Cache Coherence Protocols • Two common types: (Differ in how they track blocks’ sharing state) • Directory-based: • sharing status of a block is kept in a centralized directory • Snooping (or “snoopy”): • Sharing status of each block is maintained (redundantly) locally by each cache • All caches monitor or snoop (eavesdrop) on the memory bus, • to notice events relevant to sharing status of blocks they have • Snooping tends to be more popular
Write Invalidate Protocols • When a processor wants to write to a block, • It first “grabs ownership” of that block, • By telling all other processors to invalidate their own local copy. • This ensures coherence, because • A block recently written is cached in 1 place only: • The cache of the processor that most recently wrote it • Anyone else who wants to write that block will first have to grab back the most recent copy. • The block is also written to memory at that time.
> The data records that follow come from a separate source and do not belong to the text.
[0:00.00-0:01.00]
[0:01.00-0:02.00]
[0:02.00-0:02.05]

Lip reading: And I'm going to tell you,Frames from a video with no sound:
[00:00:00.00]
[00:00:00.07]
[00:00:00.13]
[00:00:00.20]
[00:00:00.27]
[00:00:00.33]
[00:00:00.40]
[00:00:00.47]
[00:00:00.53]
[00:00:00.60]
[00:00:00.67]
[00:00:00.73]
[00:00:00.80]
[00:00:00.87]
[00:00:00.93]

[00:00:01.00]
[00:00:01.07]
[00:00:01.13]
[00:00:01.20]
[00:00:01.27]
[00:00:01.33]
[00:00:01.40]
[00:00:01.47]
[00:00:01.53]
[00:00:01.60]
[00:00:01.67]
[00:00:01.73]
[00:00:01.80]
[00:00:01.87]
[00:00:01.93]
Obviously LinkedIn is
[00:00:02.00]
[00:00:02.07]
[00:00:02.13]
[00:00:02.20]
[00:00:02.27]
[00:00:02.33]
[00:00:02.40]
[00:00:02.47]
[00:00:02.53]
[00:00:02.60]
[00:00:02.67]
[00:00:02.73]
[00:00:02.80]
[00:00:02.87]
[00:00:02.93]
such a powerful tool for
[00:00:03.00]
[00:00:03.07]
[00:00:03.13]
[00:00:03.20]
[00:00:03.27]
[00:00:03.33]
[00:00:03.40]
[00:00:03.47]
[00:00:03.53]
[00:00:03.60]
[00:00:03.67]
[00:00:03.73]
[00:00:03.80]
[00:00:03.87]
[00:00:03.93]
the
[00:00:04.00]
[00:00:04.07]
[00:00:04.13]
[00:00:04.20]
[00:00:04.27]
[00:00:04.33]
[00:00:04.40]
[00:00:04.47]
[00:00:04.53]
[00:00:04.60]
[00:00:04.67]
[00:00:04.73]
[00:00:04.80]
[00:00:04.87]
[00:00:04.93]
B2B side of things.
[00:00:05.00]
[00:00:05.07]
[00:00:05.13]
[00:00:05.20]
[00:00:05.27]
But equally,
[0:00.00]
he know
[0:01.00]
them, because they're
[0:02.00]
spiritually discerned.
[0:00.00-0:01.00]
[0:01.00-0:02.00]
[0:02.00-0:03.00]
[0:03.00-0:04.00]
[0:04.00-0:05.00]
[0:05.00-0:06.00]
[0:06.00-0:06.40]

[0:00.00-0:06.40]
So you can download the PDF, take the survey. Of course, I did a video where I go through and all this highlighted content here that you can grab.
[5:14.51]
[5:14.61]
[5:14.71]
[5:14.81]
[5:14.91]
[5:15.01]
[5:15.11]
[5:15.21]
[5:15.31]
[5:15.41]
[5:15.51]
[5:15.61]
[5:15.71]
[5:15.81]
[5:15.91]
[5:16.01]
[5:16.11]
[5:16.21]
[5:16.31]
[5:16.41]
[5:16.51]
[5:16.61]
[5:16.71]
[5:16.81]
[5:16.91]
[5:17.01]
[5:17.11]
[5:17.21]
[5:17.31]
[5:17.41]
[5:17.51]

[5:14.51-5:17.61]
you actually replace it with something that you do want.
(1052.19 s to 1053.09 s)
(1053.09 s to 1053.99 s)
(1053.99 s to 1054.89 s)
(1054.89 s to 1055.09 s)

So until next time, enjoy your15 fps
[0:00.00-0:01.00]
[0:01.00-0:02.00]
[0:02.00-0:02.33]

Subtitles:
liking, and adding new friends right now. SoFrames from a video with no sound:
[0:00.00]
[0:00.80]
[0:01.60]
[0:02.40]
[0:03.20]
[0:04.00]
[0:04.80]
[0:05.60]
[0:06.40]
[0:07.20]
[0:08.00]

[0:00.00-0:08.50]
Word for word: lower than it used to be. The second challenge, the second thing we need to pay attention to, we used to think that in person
Analogous to using RCS to lock files
Meaning of Bus Messages • Write miss on block B: • “Hey, I want to write block B. Everyone, give me the most recent copy if you’re the one who has it. And everyone, also throw away your own copy.” • Read miss on block B: • “Hey, I want to read block B. Everyone, give me the most recent copy, if you have it. But you don’t have to throw away your own copy.” • Writeback of block B: • “Here is the most recent copy of block B, which I produced. I promise not to make any more changes until I after I ask for ownership back and receive it.”
Write-Update Coherence Protocol • Also called write broadcast. • Strategy: Update all cached copies of a block when the block is written. • Comparison versus write-invalidate: • More bus traffic for multiple writes by 1 processor • Less latency for data to be passed between proc’s. • Bus & memory bandwidth is a key limiting factor! • Write-invalidate usually gives best overall perf.